**Your goal:**
For the entries that follow, set down each one exactly and drop any pictures.

***

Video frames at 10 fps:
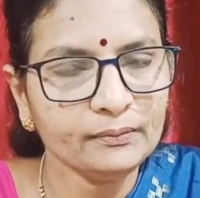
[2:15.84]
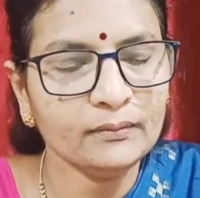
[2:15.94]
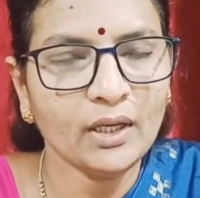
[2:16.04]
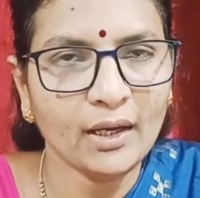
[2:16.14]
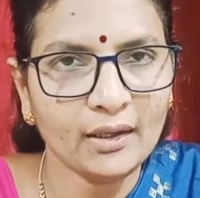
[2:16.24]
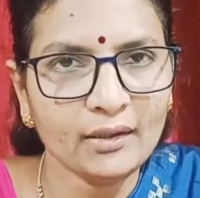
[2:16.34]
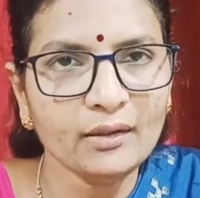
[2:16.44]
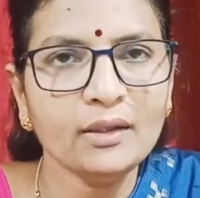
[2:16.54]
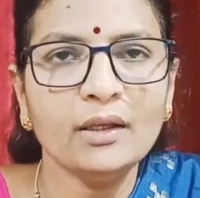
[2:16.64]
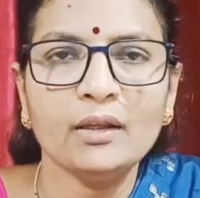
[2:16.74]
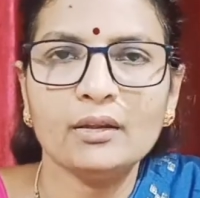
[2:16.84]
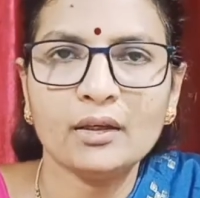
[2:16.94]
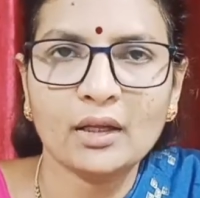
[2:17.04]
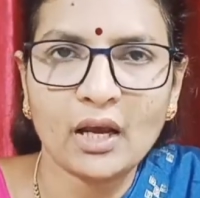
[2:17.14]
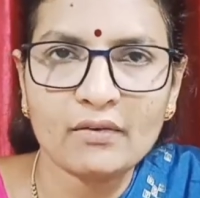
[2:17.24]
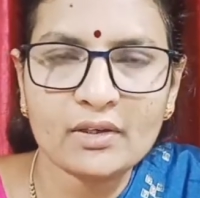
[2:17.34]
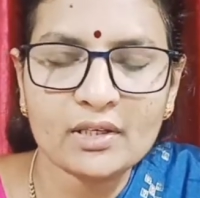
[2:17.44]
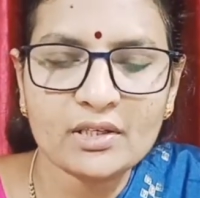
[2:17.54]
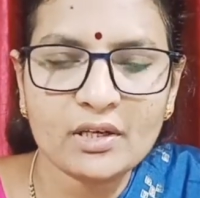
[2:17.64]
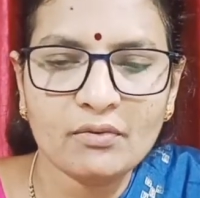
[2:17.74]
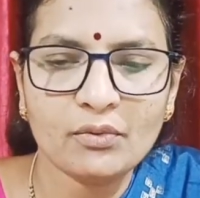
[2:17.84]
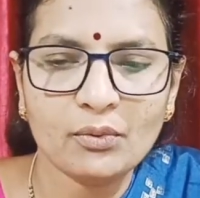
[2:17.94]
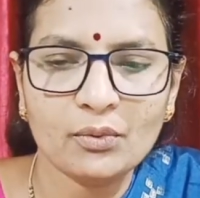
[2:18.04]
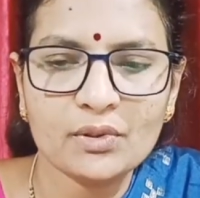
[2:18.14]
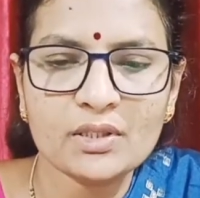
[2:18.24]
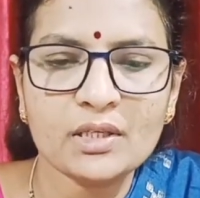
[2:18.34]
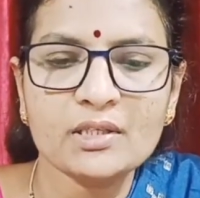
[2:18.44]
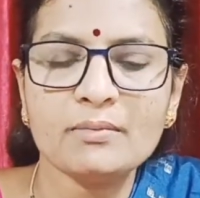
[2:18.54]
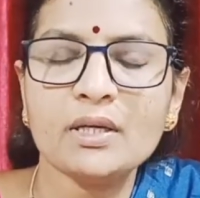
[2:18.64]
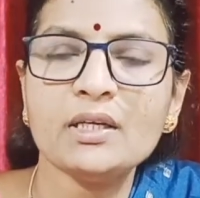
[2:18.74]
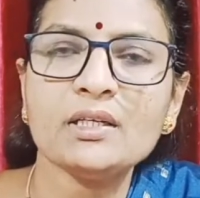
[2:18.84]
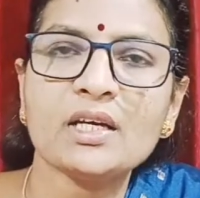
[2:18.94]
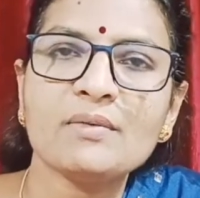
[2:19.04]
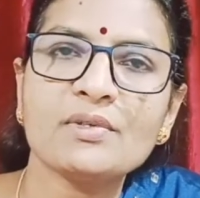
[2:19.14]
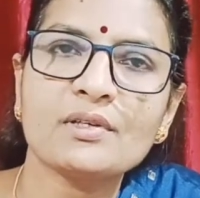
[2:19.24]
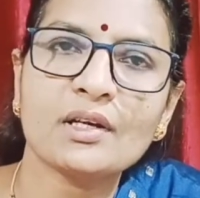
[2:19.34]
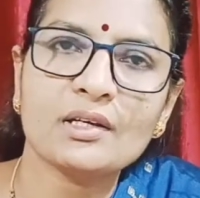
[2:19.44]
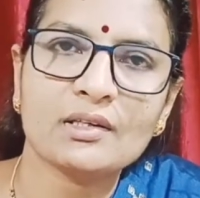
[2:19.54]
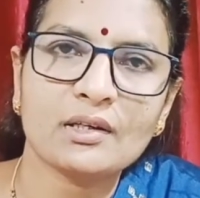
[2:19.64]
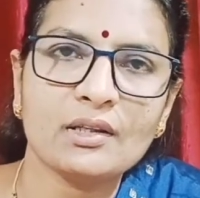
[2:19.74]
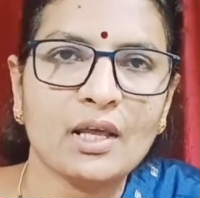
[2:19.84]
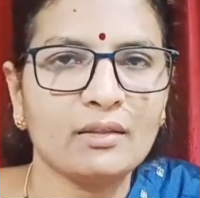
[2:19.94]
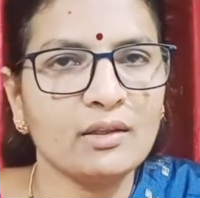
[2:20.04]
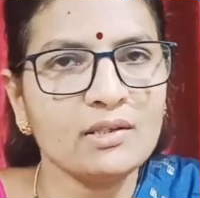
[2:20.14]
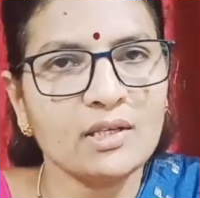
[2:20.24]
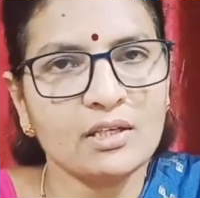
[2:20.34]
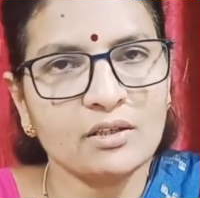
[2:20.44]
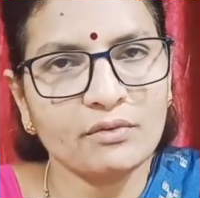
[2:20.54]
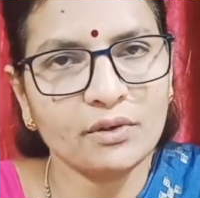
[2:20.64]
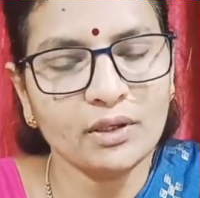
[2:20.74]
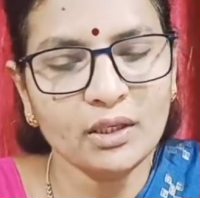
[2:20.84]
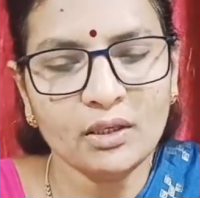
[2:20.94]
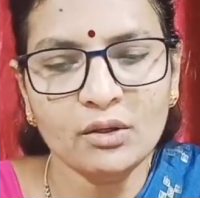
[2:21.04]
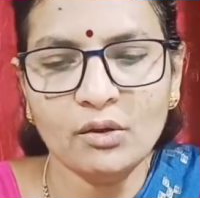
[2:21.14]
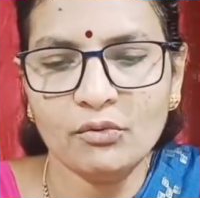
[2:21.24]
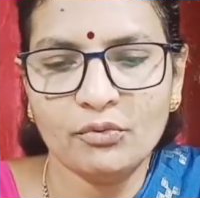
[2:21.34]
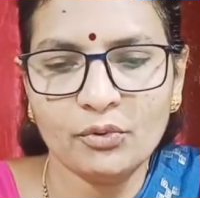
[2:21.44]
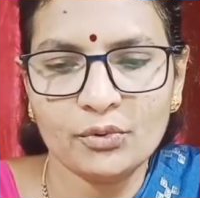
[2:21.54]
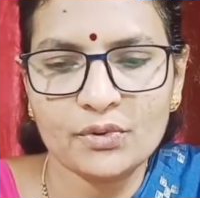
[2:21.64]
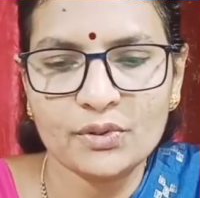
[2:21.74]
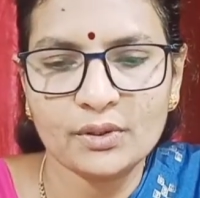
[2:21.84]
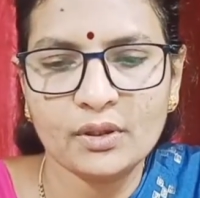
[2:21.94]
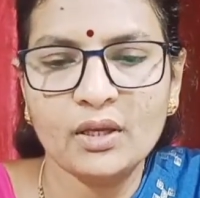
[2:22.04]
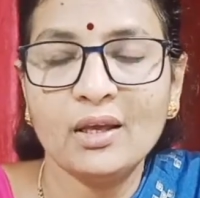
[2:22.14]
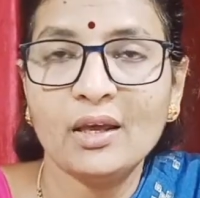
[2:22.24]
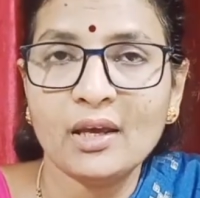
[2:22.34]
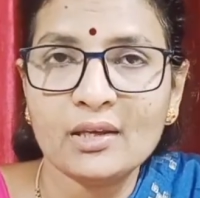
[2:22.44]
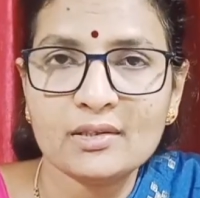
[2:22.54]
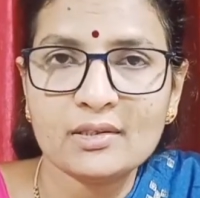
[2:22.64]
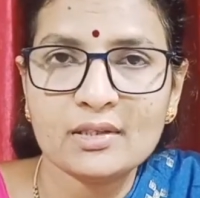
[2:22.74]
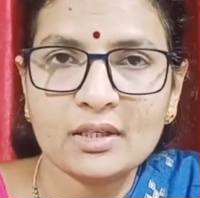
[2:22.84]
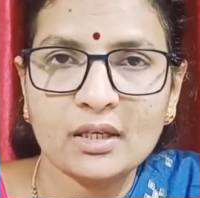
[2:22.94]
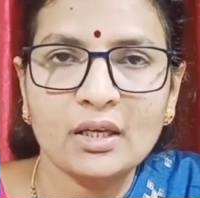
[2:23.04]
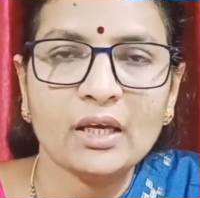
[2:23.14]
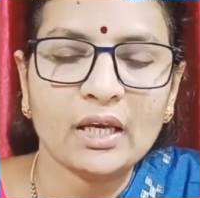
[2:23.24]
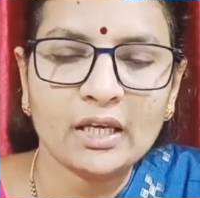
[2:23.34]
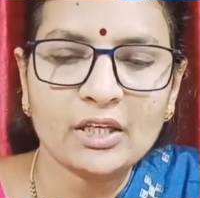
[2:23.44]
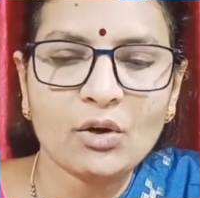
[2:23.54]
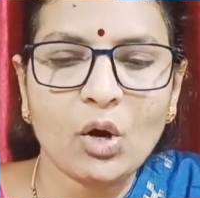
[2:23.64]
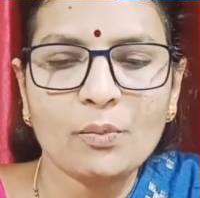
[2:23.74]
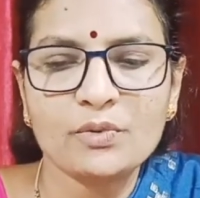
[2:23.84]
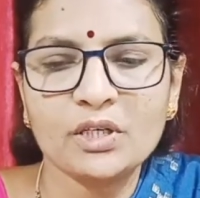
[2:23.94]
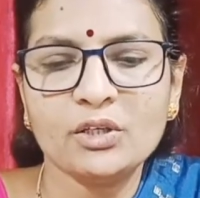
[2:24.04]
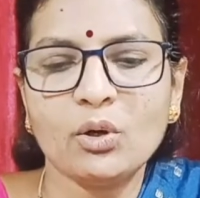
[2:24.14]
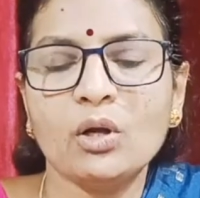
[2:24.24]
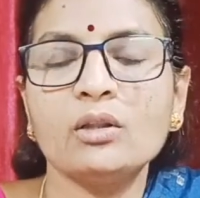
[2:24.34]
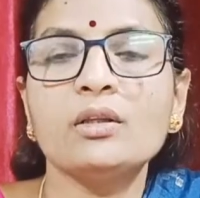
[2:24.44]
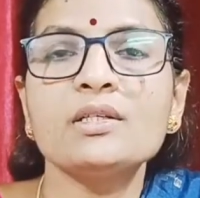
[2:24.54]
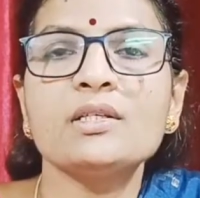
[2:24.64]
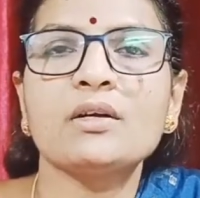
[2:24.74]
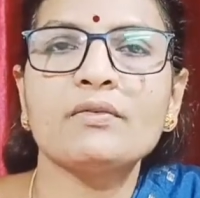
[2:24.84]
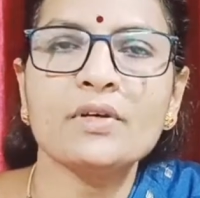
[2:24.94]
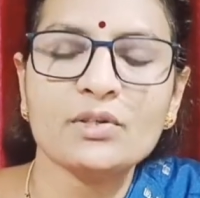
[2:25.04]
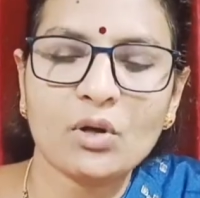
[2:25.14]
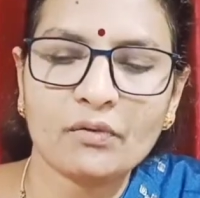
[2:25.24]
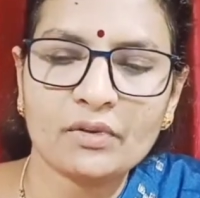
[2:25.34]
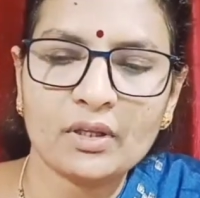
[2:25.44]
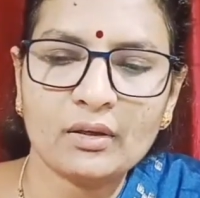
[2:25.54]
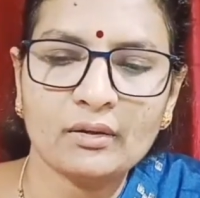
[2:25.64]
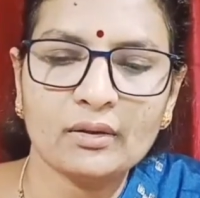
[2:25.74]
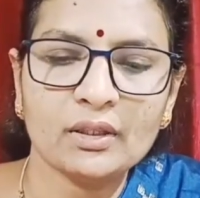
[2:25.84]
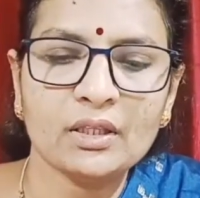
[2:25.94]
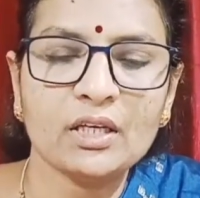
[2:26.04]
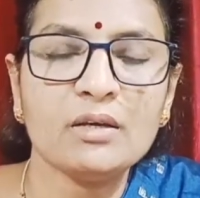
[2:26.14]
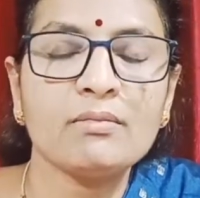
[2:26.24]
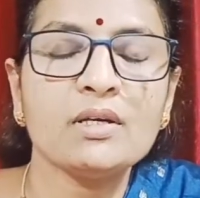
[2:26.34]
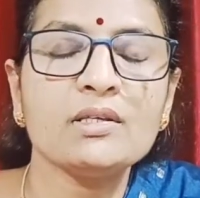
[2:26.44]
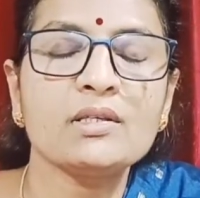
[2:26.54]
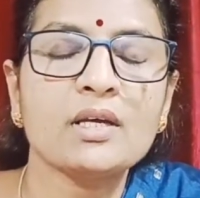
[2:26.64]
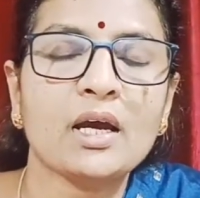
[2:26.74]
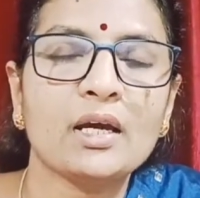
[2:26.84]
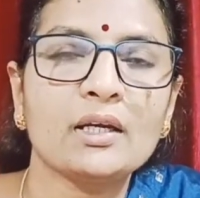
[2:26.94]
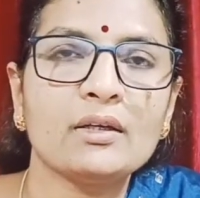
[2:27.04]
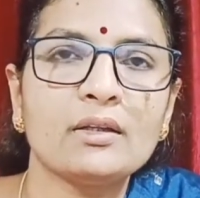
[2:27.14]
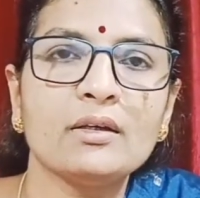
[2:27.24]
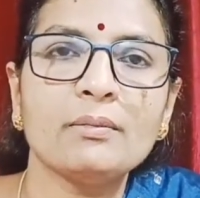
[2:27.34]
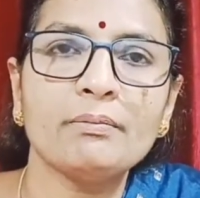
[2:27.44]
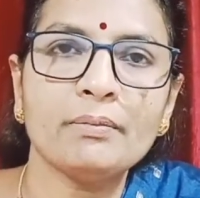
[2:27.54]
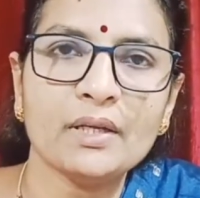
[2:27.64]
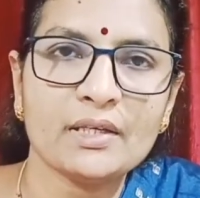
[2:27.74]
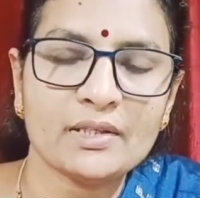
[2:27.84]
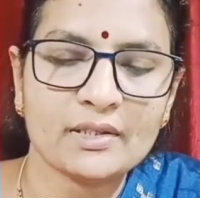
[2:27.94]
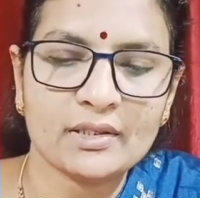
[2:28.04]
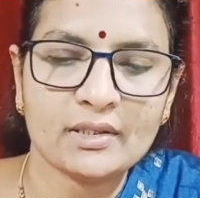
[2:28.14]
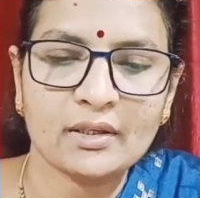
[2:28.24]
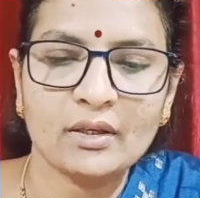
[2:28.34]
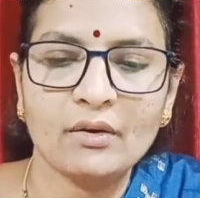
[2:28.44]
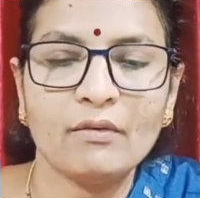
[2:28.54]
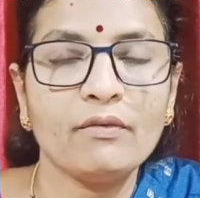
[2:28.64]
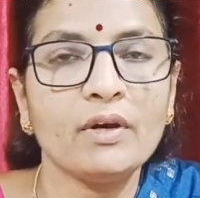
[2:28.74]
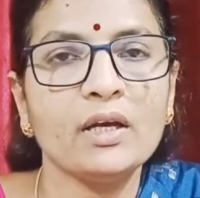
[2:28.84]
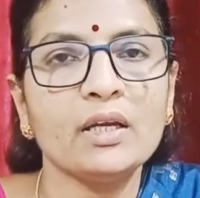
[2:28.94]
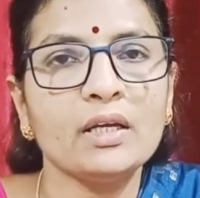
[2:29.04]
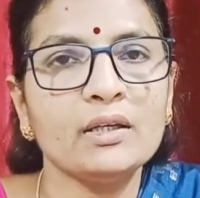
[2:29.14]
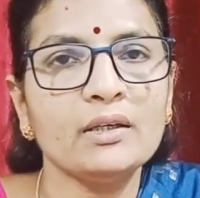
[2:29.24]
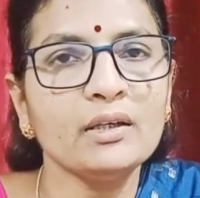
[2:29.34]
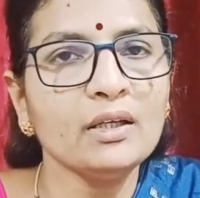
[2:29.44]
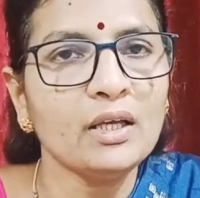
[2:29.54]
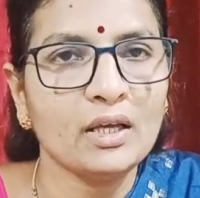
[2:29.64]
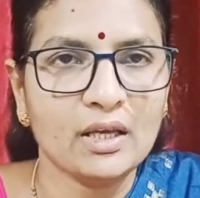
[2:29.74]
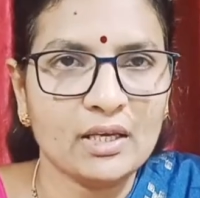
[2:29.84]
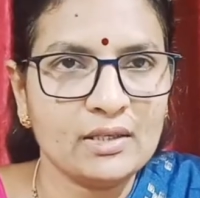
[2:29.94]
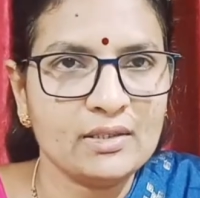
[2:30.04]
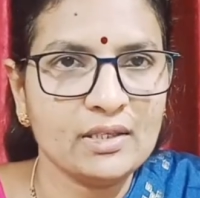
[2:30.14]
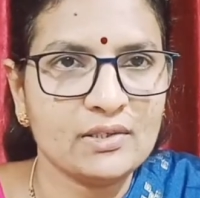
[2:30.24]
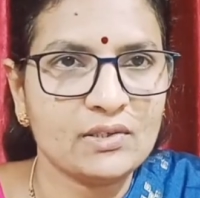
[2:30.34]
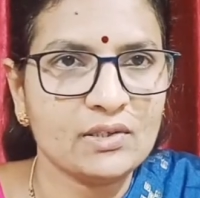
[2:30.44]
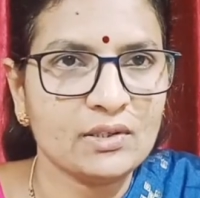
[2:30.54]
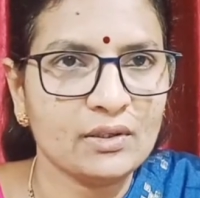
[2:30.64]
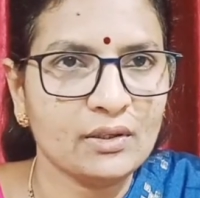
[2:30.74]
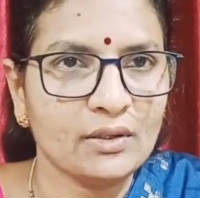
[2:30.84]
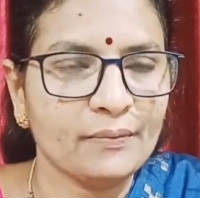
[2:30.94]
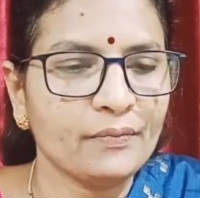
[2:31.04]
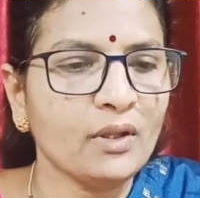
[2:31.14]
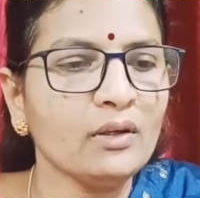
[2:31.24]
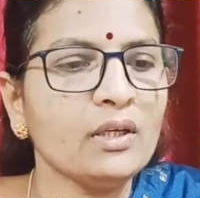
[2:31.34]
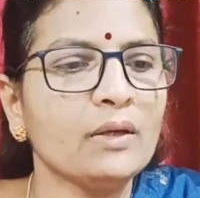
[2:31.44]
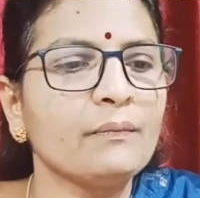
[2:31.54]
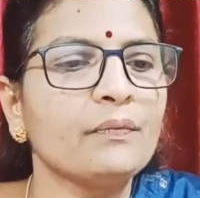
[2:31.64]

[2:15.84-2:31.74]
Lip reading: And the gravitational force is many times greater than the centrifugal force. Hence, any object on the surface of the earth remains at the place where it exists. Okay.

***

**Worked solution:**
Video frames at 10 fps:
[2:15.84]
[2:15.94]
[2:16.04]
[2:16.14]
[2:16.24]
[2:16.34]
[2:16.44]
[2:16.54]
[2:16.64]
[2:16.74]
[2:16.84]
[2:16.94]
[2:17.04]
[2:17.14]
[2:17.24]
[2:17.34]
[2:17.44]
[2:17.54]
[2:17.64]
[2:17.74]
[2:17.84]
[2:17.94]
[2:18.04]
[2:18.14]
[2:18.24]
[2:18.34]
[2:18.44]
[2:18.54]
[2:18.64]
[2:18.74]
[2:18.84]
[2:18.94]
[2:19.04]
[2:19.14]
[2:19.24]
[2:19.34]
[2:19.44]
[2:19.54]
[2:19.64]
[2:19.74]
[2:19.84]
[2:19.94]
[2:20.04]
[2:20.14]
[2:20.24]
[2:20.34]
[2:20.44]
[2:20.54]
[2:20.64]
[2:20.74]
[2:20.84]
[2:20.94]
[2:21.04]
[2:21.14]
[2:21.24]
[2:21.34]
[2:21.44]
[2:21.54]
[2:21.64]
[2:21.74]
[2:21.84]
[2:21.94]
[2:22.04]
[2:22.14]
[2:22.24]
[2:22.34]
[2:22.44]
[2:22.54]
[2:22.64]
[2:22.74]
[2:22.84]
[2:22.94]
[2:23.04]
[2:23.14]
[2:23.24]
[2:23.34]
[2:23.44]
[2:23.54]
[2:23.64]
[2:23.74]
[2:23.84]
[2:23.94]
[2:24.04]
[2:24.14]
[2:24.24]
[2:24.34]
[2:24.44]
[2:24.54]
[2:24.64]
[2:24.74]
[2:24.84]
[2:24.94]
[2:25.04]
[2:25.14]
[2:25.24]
[2:25.34]
[2:25.44]
[2:25.54]
[2:25.64]
[2:25.74]
[2:25.84]
[2:25.94]
[2:26.04]
[2:26.14]
[2:26.24]
[2:26.34]
[2:26.44]
[2:26.54]
[2:26.64]
[2:26.74]
[2:26.84]
[2:26.94]
[2:27.04]
[2:27.14]
[2:27.24]
[2:27.34]
[2:27.44]
[2:27.54]
[2:27.64]
[2:27.74]
[2:27.84]
[2:27.94]
[2:28.04]
[2:28.14]
[2:28.24]
[2:28.34]
[2:28.44]
[2:28.54]
[2:28.64]
[2:28.74]
[2:28.84]
[2:28.94]
[2:29.04]
[2:29.14]
[2:29.24]
[2:29.34]
[2:29.44]
[2:29.54]
[2:29.64]
[2:29.74]
[2:29.84]
[2:29.94]
[2:30.04]
[2:30.14]
[2:30.24]
[2:30.34]
[2:30.44]
[2:30.54]
[2:30.64]
[2:30.74]
[2:30.84]
[2:30.94]
[2:31.04]
[2:31.14]
[2:31.24]
[2:31.34]
[2:31.44]
[2:31.54]
[2:31.64]

[2:15.84-2:31.74]
Lip reading: And the gravitational force is many times greater than the centrifugal force. Hence, any object on the surface of the earth remains at the place where it exists. Okay.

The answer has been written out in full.